TASK INSTRUCTIONS:
When you return the data, keep every line exactly as it is and leave out the pictures.
EXCERPTED RECORDS Block Start
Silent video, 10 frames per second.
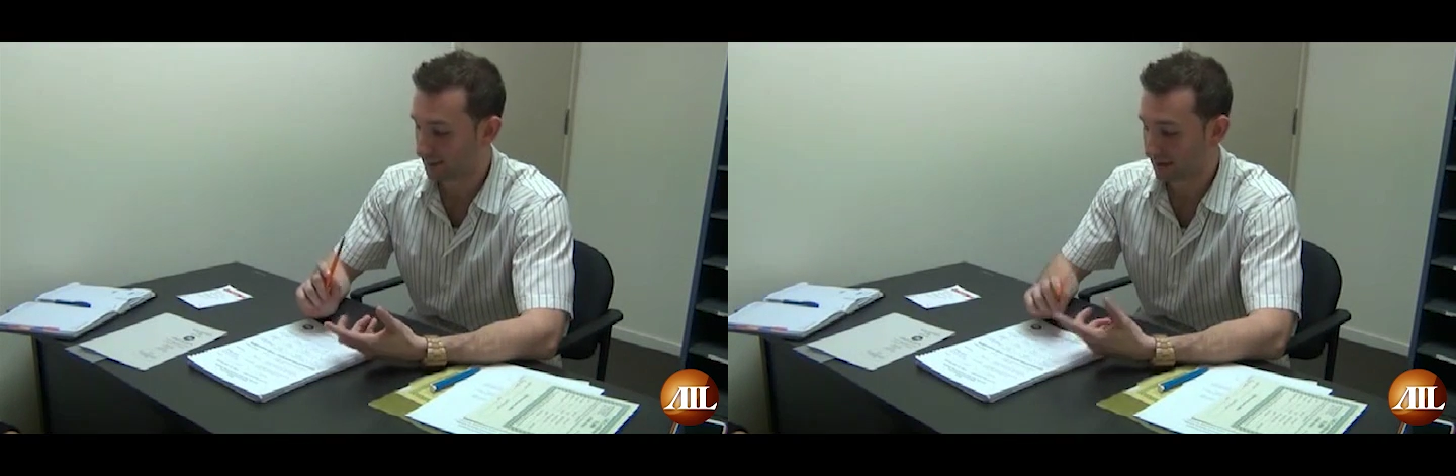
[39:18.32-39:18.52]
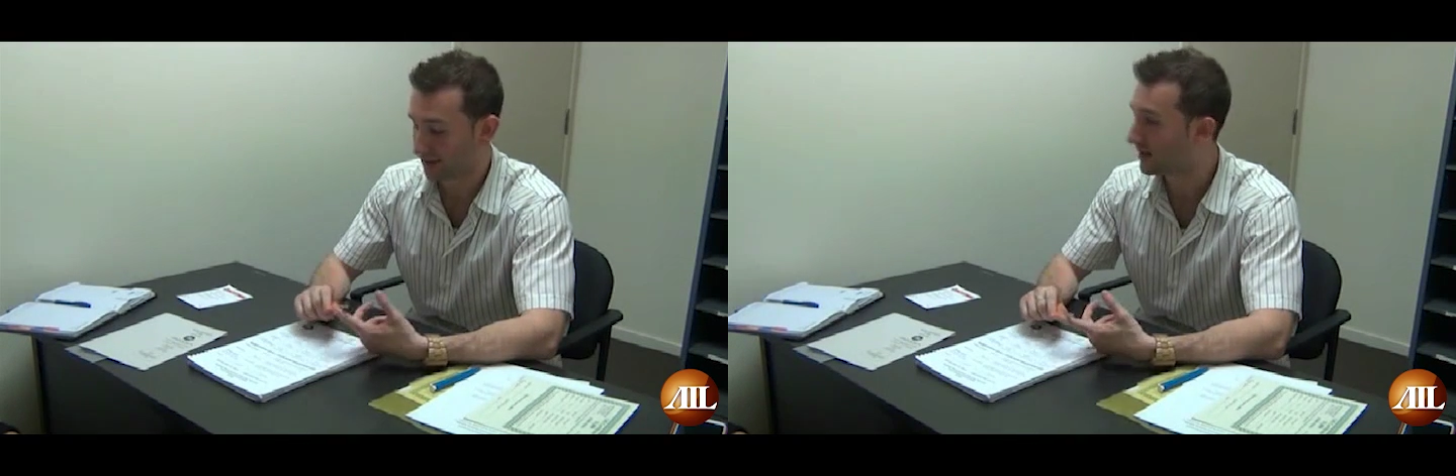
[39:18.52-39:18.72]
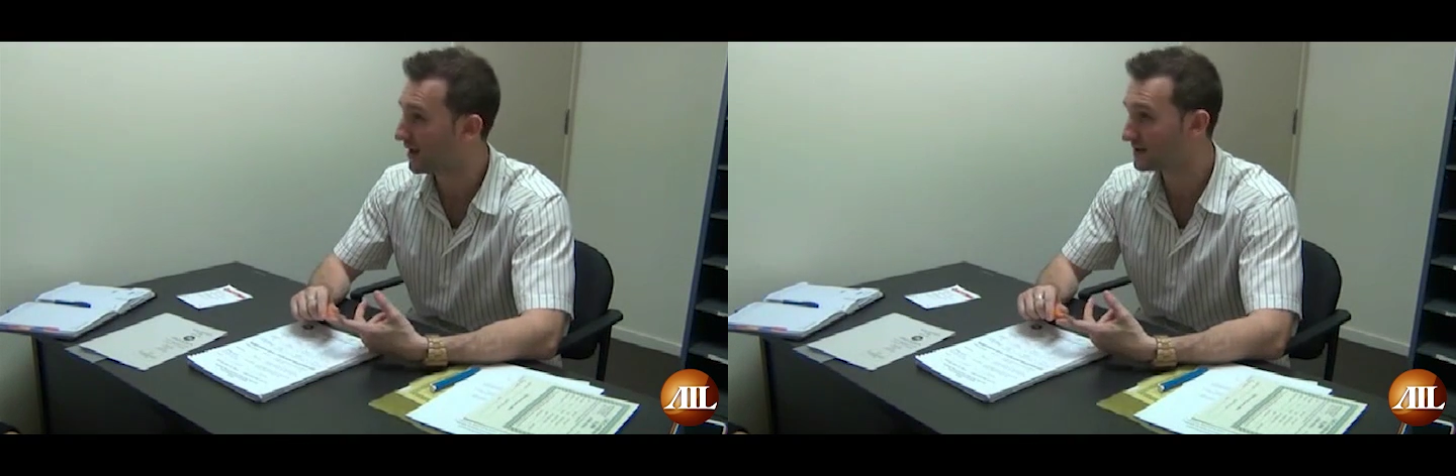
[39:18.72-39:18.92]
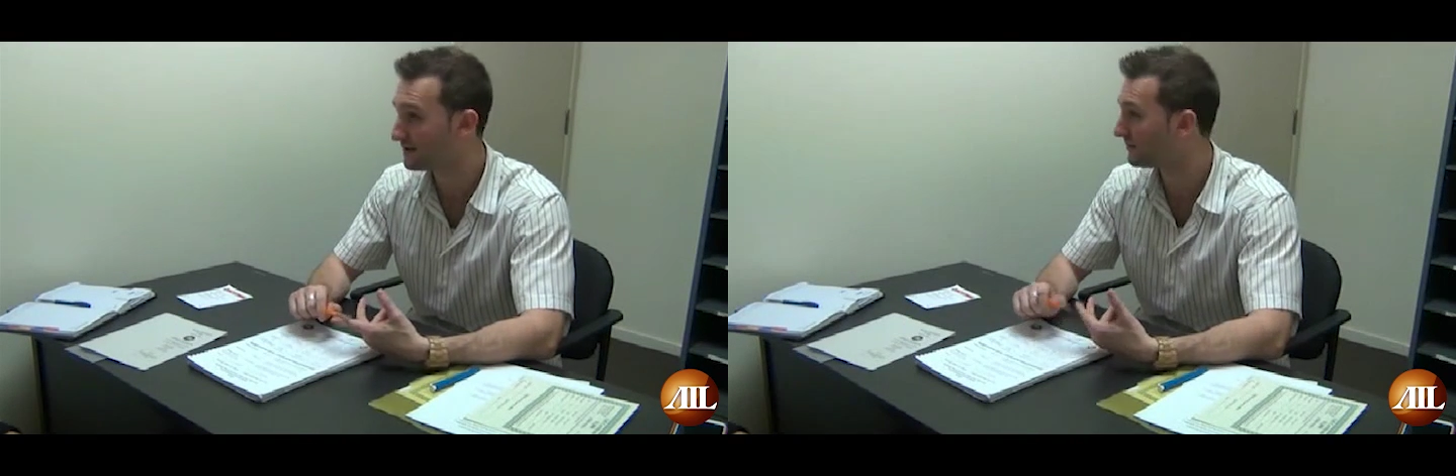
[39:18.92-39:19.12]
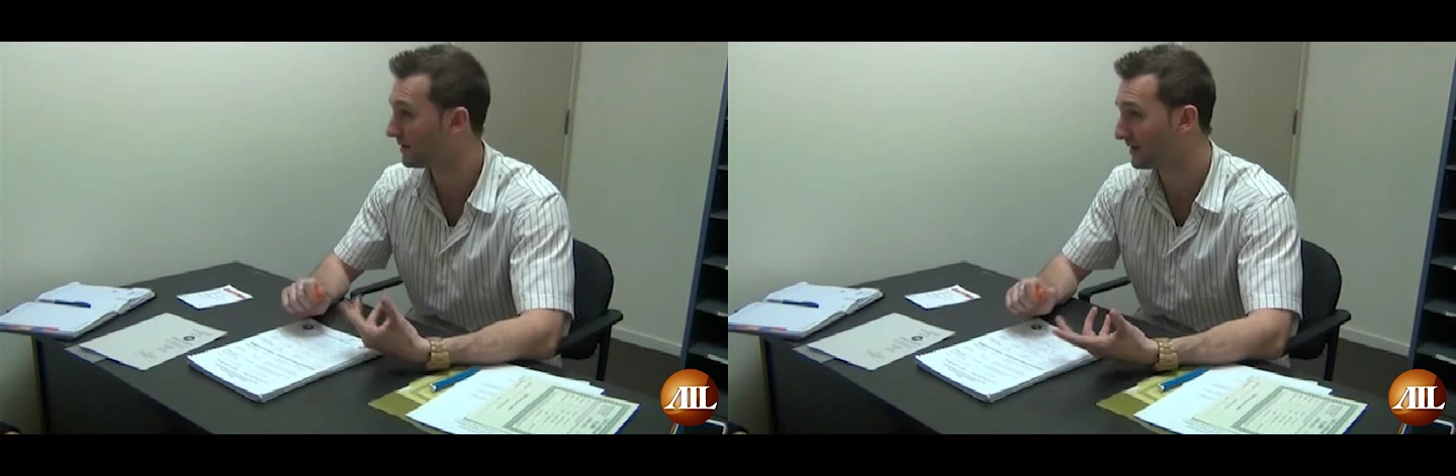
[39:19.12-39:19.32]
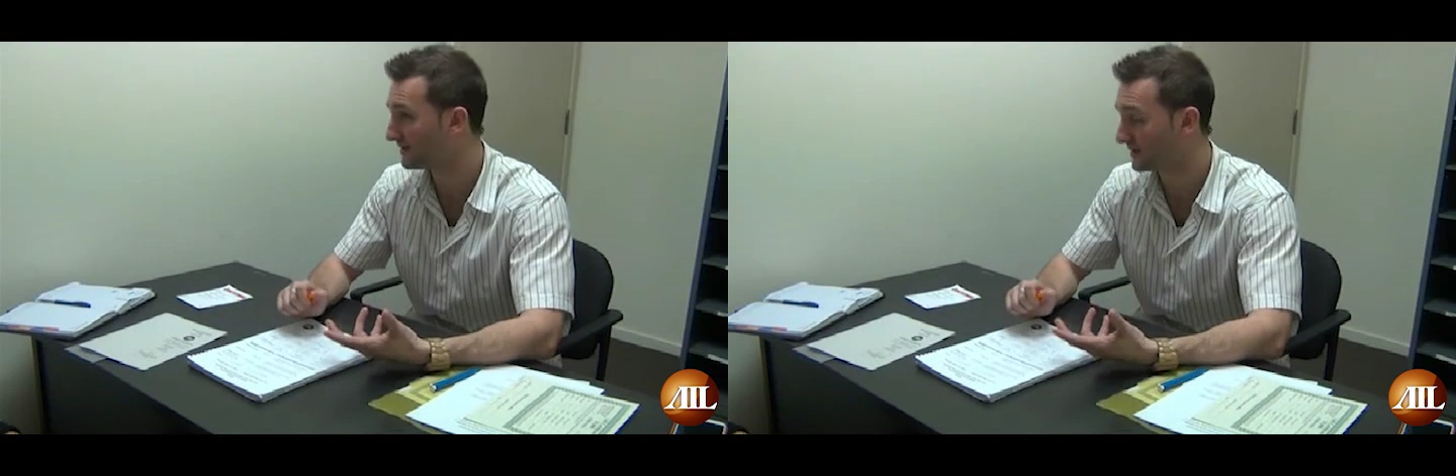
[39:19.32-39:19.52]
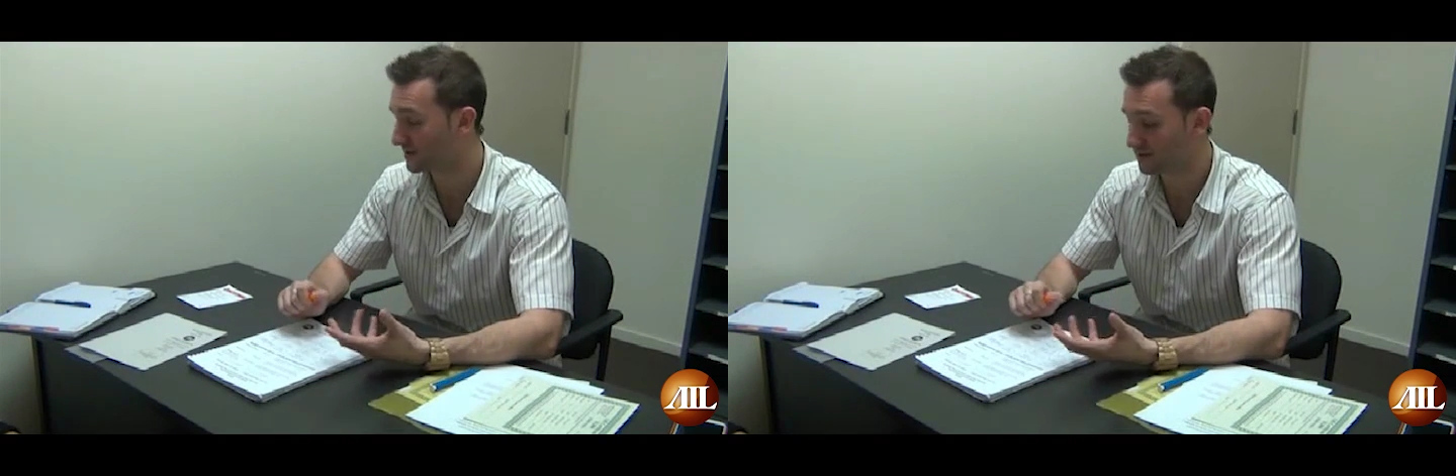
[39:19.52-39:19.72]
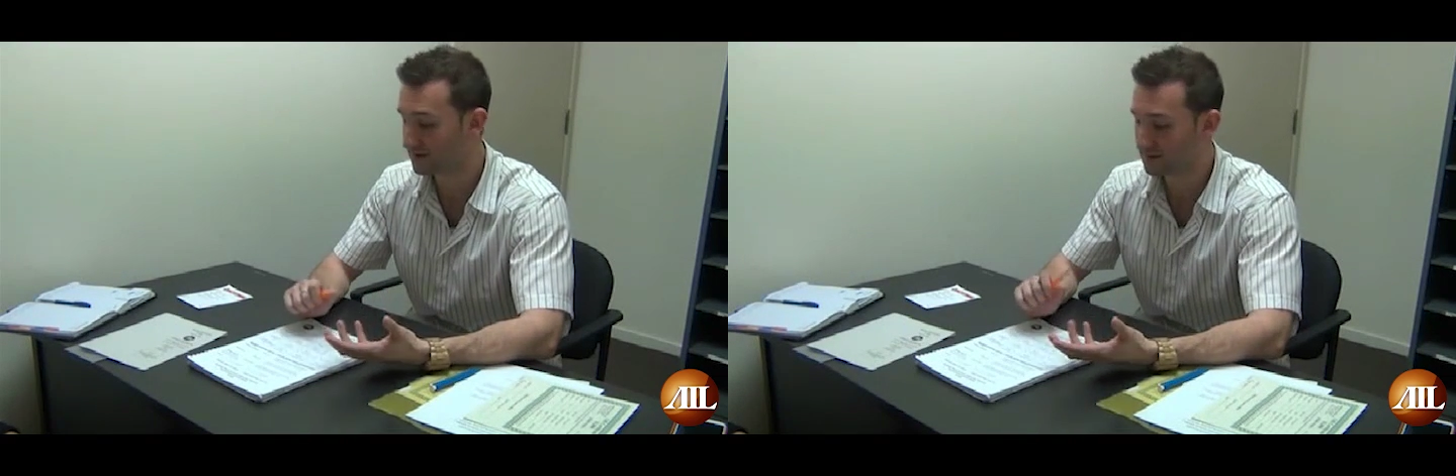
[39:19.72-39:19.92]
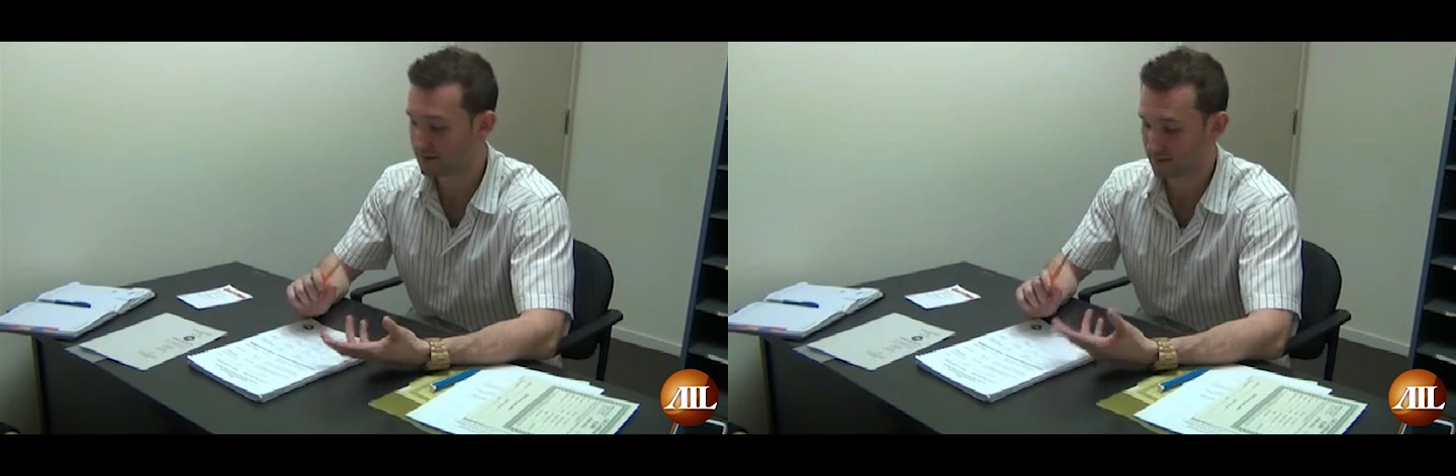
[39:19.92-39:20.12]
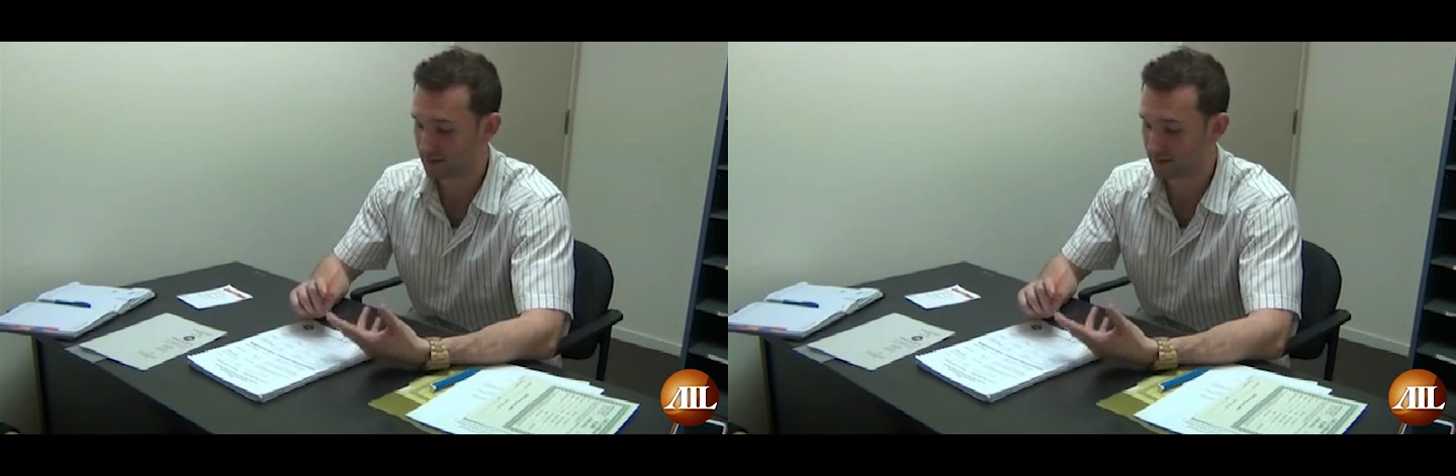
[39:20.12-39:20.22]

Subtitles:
getting cut, needing stitches,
EXCERPTED RECORDS Block End
REPLY:
Silent video, 10 frames per second.
[39:18.32-39:18.52]
[39:18.52-39:18.72]
[39:18.72-39:18.92]
[39:18.92-39:19.12]
[39:19.12-39:19.32]
[39:19.32-39:19.52]
[39:19.52-39:19.72]
[39:19.72-39:19.92]
[39:19.92-39:20.12]
[39:20.12-39:20.22]

Subtitles:
getting cut, needing stitches,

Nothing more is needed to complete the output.